*** DATA TO PROCESS Section Begins ***

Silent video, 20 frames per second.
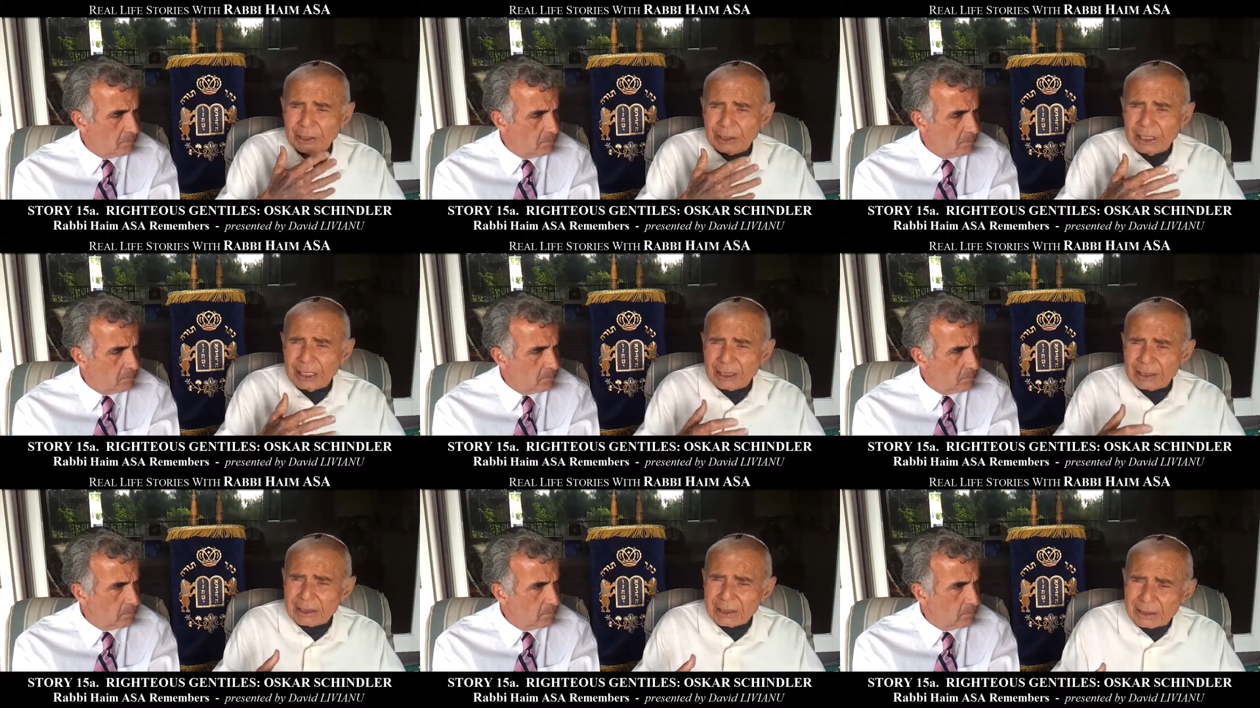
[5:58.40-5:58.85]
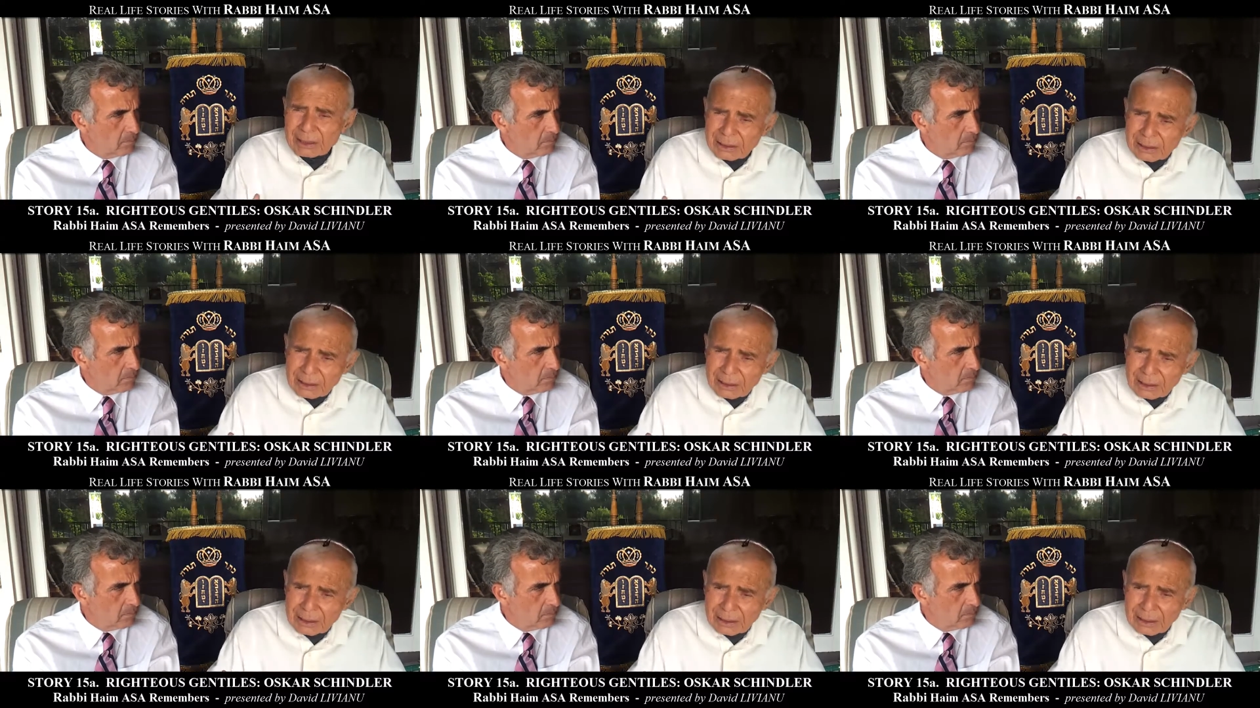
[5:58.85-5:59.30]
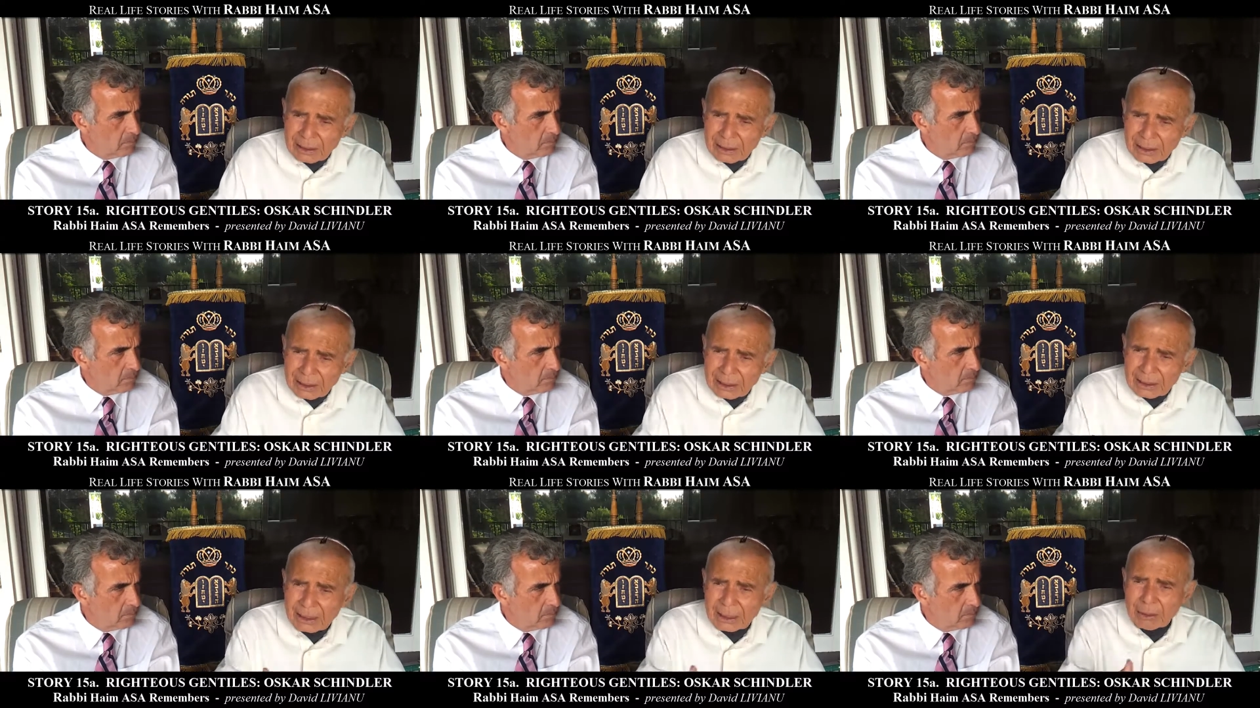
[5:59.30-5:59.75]
Speaker 1: he was saved
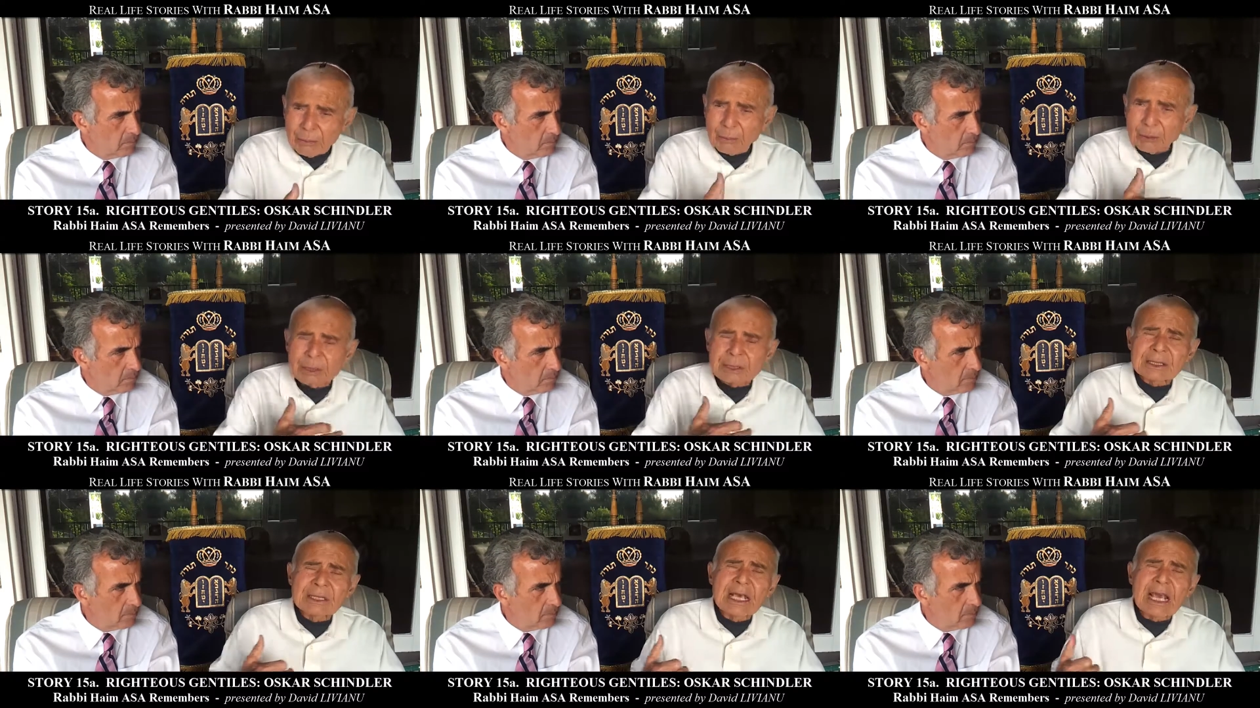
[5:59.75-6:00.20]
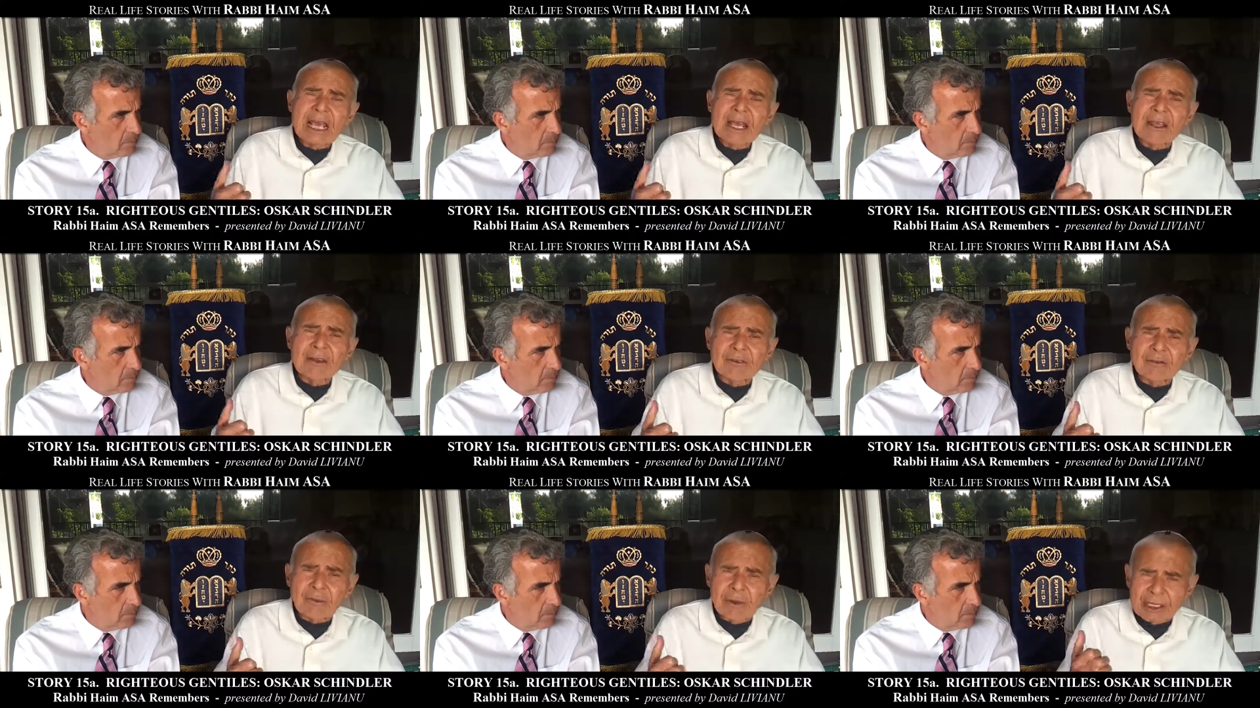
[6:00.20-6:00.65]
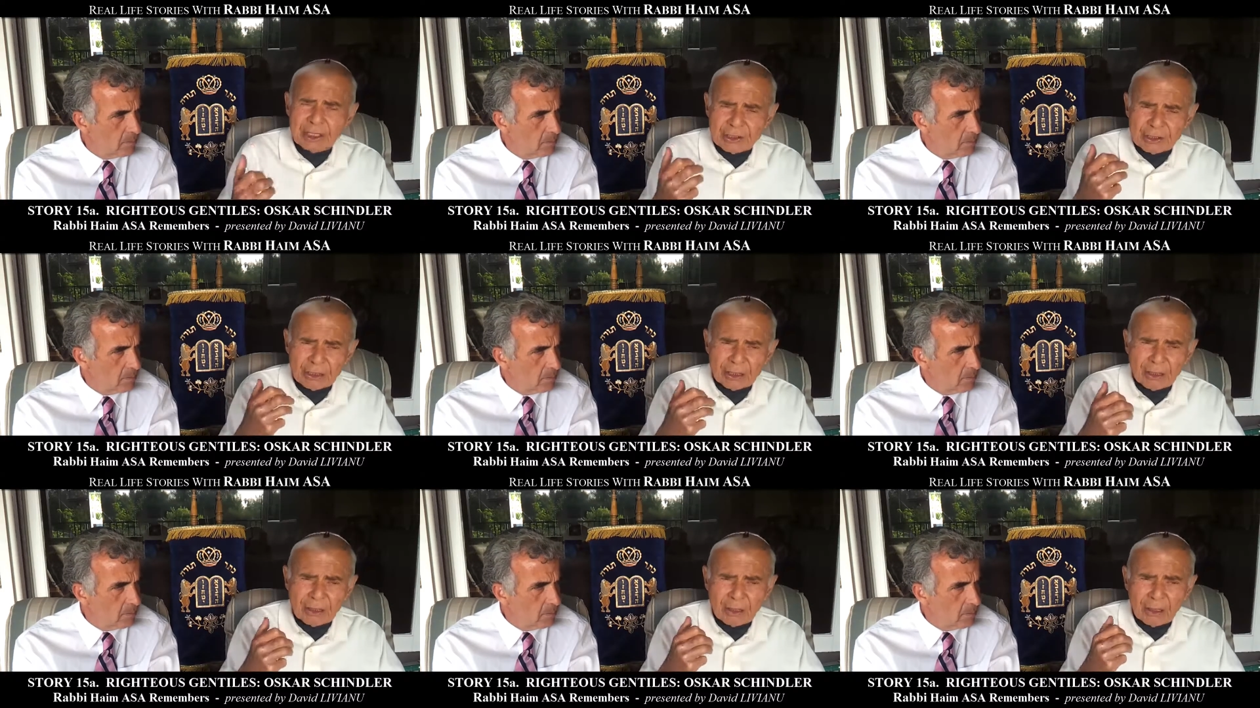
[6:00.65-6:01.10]
by Schindler. On that list,
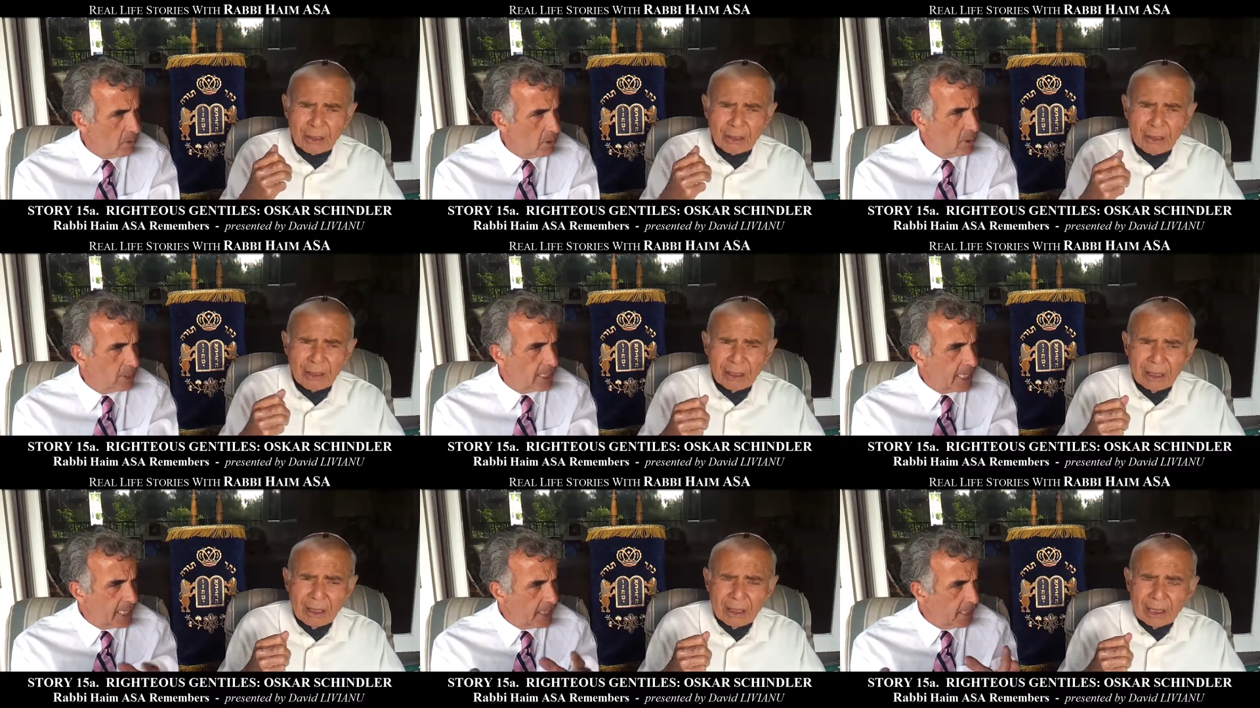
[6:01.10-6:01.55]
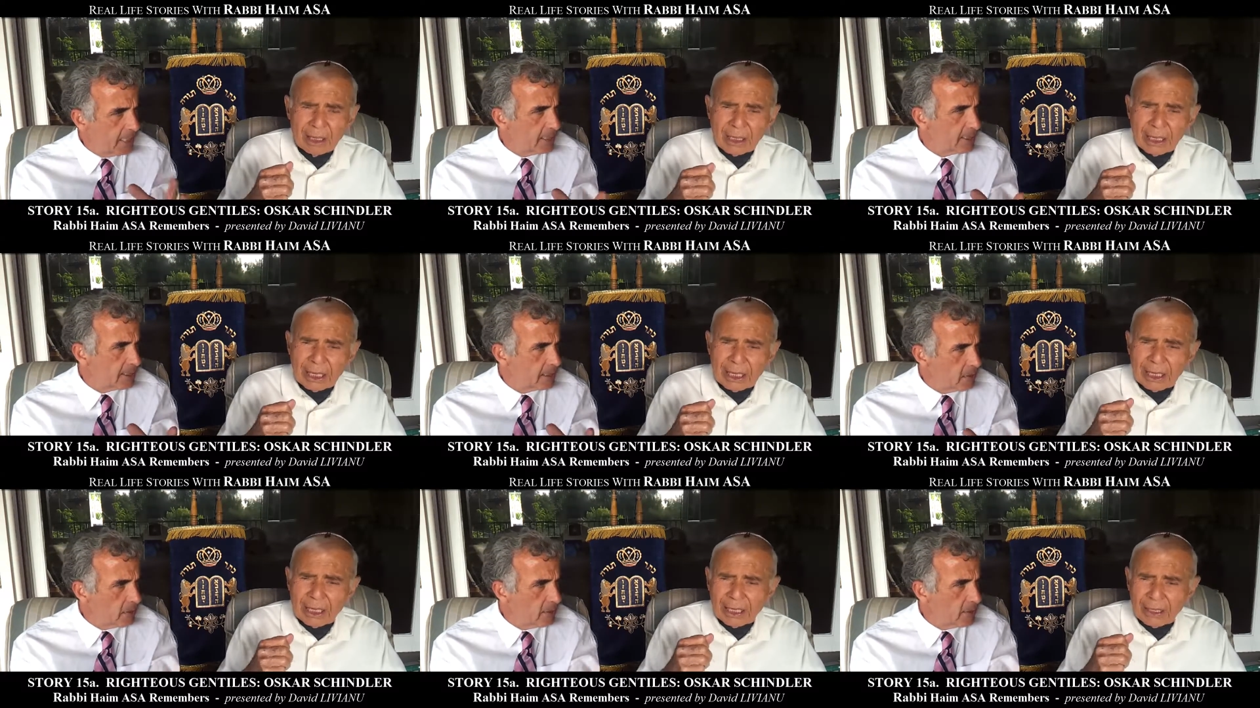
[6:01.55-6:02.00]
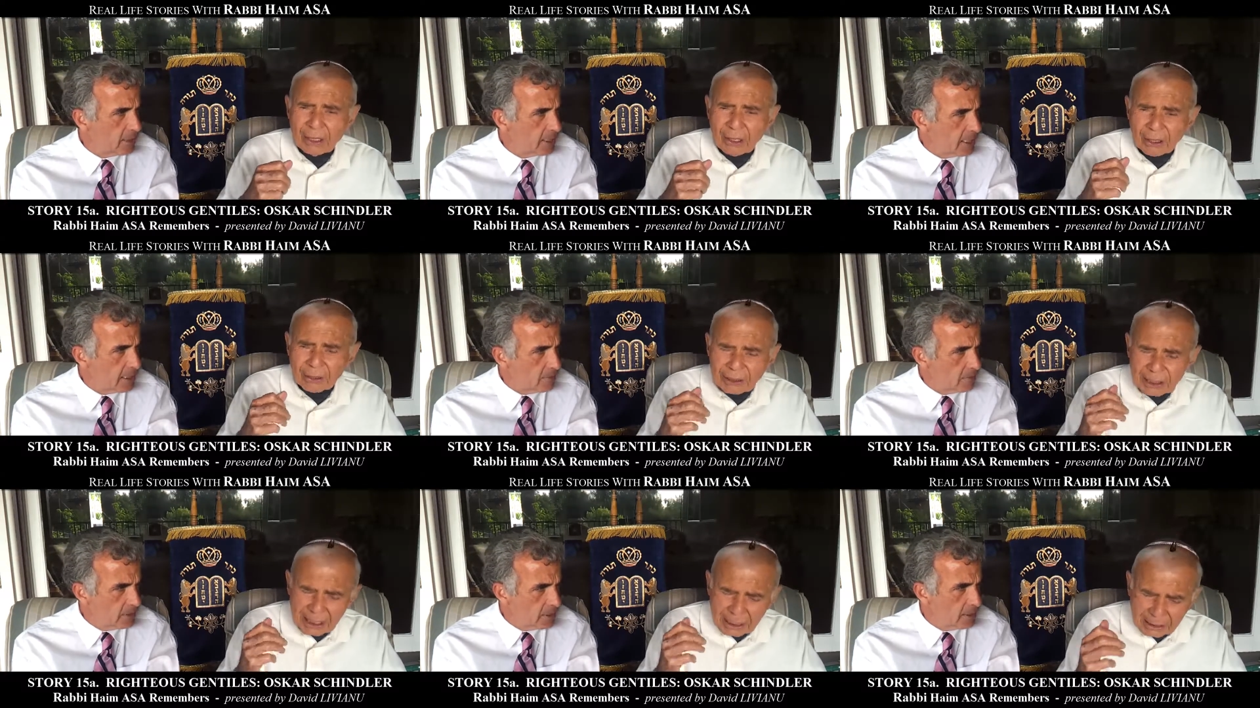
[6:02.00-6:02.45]
on the thousand, On that list.
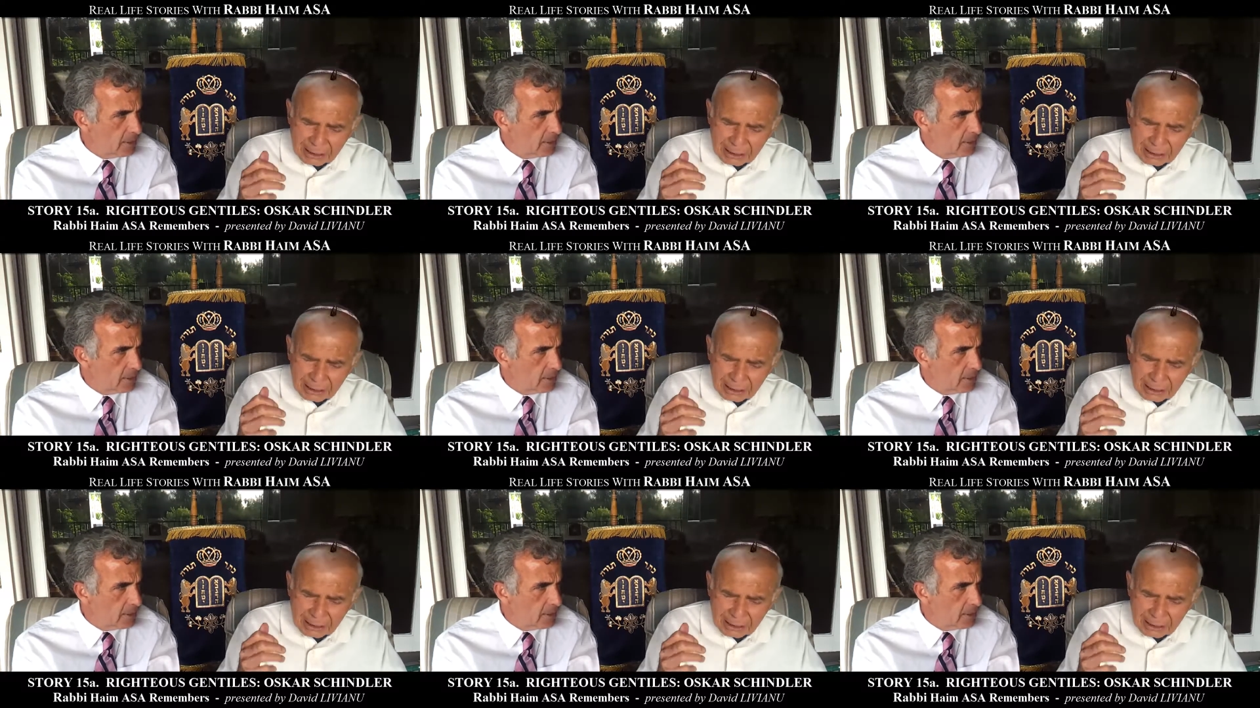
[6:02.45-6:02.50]
Yeah. And of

*** DATA TO PROCESS Section Ends ***

▸ TASK ITEM
Pictures stay out, but everything else in the records must be output exactly.

▸ EXERCISE ANSWER
Silent video, 20 frames per second.
[5:58.40-5:58.85]
[5:58.85-5:59.30]
[5:59.30-5:59.75]
Speaker 1: he was saved
[5:59.75-6:00.20]
[6:00.20-6:00.65]
[6:00.65-6:01.10]
by Schindler. On that list,
[6:01.10-6:01.55]
[6:01.55-6:02.00]
[6:02.00-6:02.45]
on the thousand, On that list.
[6:02.45-6:02.50]
Yeah. And of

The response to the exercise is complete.